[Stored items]
-*-
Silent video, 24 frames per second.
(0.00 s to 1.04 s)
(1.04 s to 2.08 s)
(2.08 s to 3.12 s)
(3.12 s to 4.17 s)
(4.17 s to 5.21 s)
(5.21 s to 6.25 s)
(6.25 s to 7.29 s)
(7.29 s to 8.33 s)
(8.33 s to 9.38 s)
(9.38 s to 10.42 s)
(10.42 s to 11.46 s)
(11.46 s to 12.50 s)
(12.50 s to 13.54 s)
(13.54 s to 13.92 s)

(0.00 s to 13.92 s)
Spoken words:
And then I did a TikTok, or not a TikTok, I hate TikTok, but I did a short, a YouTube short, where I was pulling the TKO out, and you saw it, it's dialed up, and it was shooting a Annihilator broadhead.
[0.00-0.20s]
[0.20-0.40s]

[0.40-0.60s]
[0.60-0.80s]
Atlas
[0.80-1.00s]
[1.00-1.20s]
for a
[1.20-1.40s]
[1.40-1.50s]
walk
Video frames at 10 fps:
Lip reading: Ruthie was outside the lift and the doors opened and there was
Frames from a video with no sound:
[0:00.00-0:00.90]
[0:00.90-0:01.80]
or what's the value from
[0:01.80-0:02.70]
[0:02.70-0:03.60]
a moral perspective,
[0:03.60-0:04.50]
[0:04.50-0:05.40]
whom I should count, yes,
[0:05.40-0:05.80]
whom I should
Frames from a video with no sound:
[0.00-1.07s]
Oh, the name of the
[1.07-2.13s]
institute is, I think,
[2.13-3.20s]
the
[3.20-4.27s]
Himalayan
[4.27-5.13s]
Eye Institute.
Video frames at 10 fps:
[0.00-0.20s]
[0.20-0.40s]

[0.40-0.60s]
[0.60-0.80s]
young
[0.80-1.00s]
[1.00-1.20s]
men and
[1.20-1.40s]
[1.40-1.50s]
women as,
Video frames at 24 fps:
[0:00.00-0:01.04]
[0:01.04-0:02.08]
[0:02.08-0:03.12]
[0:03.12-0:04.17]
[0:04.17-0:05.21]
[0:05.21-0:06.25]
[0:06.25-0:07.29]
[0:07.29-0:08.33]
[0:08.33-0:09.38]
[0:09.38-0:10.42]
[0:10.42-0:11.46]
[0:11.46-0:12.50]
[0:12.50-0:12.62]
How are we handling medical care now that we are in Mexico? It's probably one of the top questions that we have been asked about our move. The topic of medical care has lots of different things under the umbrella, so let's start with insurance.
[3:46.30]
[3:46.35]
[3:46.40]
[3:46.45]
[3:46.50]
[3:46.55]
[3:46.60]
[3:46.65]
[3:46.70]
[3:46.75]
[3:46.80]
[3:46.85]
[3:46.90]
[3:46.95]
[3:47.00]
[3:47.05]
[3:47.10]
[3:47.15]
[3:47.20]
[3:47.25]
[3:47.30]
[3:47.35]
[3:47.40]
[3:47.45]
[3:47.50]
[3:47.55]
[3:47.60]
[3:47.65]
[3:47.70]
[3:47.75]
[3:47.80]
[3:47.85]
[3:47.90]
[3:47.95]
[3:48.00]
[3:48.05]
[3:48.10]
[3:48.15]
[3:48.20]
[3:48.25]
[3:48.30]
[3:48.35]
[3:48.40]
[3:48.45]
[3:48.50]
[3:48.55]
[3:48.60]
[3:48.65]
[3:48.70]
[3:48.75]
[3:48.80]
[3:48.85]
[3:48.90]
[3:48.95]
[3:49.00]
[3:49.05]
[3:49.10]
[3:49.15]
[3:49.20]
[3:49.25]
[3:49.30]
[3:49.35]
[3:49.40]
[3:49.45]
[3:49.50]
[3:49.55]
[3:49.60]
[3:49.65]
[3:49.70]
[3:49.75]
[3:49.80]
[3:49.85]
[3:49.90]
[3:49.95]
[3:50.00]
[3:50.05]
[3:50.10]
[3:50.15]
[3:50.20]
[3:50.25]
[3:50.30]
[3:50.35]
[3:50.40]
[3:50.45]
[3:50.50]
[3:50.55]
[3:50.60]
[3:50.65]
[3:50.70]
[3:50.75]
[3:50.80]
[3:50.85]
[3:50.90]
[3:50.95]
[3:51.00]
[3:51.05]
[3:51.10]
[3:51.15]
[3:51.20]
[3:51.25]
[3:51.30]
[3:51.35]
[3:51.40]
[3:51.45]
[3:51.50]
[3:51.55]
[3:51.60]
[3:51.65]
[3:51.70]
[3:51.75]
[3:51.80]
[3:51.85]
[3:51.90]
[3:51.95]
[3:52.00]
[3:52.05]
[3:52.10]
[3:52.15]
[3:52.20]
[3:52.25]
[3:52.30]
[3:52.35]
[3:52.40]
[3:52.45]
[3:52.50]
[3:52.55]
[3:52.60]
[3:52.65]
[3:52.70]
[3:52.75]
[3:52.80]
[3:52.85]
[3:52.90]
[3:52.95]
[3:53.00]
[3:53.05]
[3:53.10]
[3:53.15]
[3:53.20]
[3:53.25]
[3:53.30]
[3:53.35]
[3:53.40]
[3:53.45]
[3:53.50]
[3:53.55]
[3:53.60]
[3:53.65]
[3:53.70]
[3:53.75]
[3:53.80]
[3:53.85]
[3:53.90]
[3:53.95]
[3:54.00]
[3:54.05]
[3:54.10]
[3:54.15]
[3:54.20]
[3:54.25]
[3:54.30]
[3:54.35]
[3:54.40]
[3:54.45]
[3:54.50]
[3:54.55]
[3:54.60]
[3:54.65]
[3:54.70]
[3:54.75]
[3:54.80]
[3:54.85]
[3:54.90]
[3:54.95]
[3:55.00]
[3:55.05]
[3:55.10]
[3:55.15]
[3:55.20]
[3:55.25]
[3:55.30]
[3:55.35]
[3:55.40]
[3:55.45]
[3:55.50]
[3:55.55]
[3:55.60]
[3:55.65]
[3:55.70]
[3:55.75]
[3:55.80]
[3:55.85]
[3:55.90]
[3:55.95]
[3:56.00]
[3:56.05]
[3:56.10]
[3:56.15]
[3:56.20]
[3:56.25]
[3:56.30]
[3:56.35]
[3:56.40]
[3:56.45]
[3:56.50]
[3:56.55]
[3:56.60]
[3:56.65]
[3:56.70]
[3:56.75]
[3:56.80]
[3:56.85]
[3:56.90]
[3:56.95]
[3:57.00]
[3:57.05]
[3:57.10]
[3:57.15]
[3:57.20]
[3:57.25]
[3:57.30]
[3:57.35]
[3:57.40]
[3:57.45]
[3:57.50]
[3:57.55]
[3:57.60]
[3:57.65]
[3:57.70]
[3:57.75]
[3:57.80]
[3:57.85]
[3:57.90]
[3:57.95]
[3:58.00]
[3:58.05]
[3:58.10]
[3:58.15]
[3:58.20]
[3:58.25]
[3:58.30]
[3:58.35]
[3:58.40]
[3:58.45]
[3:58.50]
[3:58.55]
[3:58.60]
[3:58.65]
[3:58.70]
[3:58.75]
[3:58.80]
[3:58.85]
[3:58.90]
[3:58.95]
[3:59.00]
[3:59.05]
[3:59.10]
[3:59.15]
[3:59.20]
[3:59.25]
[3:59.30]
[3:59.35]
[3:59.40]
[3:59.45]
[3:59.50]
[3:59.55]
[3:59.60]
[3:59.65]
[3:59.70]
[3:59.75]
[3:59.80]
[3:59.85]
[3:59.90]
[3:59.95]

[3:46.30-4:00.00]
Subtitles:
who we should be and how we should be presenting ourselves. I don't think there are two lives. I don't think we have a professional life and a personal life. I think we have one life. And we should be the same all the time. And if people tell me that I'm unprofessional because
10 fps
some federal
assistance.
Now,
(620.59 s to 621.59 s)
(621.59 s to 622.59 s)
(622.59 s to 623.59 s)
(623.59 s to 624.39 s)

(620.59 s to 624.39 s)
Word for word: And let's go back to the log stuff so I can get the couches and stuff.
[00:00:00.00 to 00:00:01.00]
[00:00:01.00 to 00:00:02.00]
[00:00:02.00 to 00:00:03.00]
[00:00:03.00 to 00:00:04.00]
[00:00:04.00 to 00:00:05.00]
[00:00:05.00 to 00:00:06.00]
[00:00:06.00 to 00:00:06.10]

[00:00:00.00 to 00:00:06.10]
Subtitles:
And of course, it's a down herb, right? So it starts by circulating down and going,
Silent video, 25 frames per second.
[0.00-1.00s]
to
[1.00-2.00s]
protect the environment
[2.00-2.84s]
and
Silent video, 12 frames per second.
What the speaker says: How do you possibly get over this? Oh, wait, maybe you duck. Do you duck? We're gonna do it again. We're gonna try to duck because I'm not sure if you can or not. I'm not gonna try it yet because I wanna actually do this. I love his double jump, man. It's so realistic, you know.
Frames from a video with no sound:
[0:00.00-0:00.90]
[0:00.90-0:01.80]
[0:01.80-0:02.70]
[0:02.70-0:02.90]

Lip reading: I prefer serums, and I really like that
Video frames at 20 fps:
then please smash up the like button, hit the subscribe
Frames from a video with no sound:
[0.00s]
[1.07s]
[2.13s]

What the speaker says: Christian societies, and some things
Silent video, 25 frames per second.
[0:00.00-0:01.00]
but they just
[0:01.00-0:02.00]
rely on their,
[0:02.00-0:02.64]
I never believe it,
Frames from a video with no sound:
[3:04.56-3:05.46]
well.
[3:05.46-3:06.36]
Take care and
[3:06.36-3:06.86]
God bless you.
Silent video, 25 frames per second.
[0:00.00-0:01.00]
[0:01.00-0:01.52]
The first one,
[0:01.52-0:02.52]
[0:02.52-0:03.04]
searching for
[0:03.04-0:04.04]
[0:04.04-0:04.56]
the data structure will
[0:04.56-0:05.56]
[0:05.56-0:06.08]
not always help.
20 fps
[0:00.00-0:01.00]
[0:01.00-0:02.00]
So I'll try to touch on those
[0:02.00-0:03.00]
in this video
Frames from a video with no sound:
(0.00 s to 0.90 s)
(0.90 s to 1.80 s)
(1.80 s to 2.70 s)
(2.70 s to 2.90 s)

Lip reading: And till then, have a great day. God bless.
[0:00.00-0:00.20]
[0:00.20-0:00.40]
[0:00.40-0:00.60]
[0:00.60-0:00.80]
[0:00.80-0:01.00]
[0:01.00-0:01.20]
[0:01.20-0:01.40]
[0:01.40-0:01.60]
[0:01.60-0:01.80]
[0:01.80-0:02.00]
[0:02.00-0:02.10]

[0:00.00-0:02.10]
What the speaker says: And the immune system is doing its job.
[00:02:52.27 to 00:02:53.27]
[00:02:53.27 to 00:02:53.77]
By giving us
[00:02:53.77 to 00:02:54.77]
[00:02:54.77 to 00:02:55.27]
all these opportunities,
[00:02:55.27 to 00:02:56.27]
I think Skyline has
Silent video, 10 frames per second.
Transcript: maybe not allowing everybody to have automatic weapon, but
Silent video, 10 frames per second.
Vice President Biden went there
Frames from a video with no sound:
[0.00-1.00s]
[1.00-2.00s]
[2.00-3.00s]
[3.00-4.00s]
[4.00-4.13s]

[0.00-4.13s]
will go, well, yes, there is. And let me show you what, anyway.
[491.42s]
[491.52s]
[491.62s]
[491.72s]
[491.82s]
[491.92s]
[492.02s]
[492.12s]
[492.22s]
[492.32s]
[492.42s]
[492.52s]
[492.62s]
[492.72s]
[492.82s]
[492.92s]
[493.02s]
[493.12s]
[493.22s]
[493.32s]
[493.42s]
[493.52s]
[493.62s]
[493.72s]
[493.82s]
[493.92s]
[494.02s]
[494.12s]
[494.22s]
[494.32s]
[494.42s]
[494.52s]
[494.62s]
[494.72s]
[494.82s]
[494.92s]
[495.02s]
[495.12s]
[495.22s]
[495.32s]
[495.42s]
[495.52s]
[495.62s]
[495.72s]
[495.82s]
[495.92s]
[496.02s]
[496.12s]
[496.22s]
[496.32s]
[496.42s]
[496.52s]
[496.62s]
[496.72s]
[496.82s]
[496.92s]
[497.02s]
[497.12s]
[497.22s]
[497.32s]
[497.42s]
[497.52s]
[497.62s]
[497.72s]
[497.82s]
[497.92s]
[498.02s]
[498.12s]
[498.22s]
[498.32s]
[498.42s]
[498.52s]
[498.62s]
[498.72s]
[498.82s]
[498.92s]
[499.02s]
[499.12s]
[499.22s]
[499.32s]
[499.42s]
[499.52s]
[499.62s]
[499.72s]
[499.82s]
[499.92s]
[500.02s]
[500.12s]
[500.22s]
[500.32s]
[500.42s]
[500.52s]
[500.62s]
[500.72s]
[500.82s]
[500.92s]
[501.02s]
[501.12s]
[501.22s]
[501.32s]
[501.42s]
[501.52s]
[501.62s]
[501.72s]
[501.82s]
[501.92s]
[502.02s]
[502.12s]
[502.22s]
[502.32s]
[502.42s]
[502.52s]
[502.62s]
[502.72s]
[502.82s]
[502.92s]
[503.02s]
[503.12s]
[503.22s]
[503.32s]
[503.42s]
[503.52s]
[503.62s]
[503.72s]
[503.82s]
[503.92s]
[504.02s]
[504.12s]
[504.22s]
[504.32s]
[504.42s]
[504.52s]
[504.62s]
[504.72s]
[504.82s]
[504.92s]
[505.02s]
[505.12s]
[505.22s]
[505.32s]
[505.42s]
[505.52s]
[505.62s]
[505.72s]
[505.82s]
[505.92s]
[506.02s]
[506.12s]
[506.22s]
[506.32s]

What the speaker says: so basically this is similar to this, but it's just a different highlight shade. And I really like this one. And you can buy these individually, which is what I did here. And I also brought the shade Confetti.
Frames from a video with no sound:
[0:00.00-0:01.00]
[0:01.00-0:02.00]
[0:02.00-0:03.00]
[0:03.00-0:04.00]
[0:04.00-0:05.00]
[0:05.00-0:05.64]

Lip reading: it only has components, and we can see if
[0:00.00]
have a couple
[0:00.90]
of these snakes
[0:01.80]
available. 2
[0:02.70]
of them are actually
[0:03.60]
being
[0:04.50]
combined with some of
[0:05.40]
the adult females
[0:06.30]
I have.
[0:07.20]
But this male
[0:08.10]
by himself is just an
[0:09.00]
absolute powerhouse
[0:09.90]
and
-*-
Both the first line of the data above and the line with "(12.50 s to 13.54 s)" must be included; please return exactly those lines and the ones between them.

Silent video, 24 frames per second.
(0.00 s to 1.04 s)
(1.04 s to 2.08 s)
(2.08 s to 3.12 s)
(3.12 s to 4.17 s)
(4.17 s to 5.21 s)
(5.21 s to 6.25 s)
(6.25 s to 7.29 s)
(7.29 s to 8.33 s)
(8.33 s to 9.38 s)
(9.38 s to 10.42 s)
(10.42 s to 11.46 s)
(11.46 s to 12.50 s)
(12.50 s to 13.54 s)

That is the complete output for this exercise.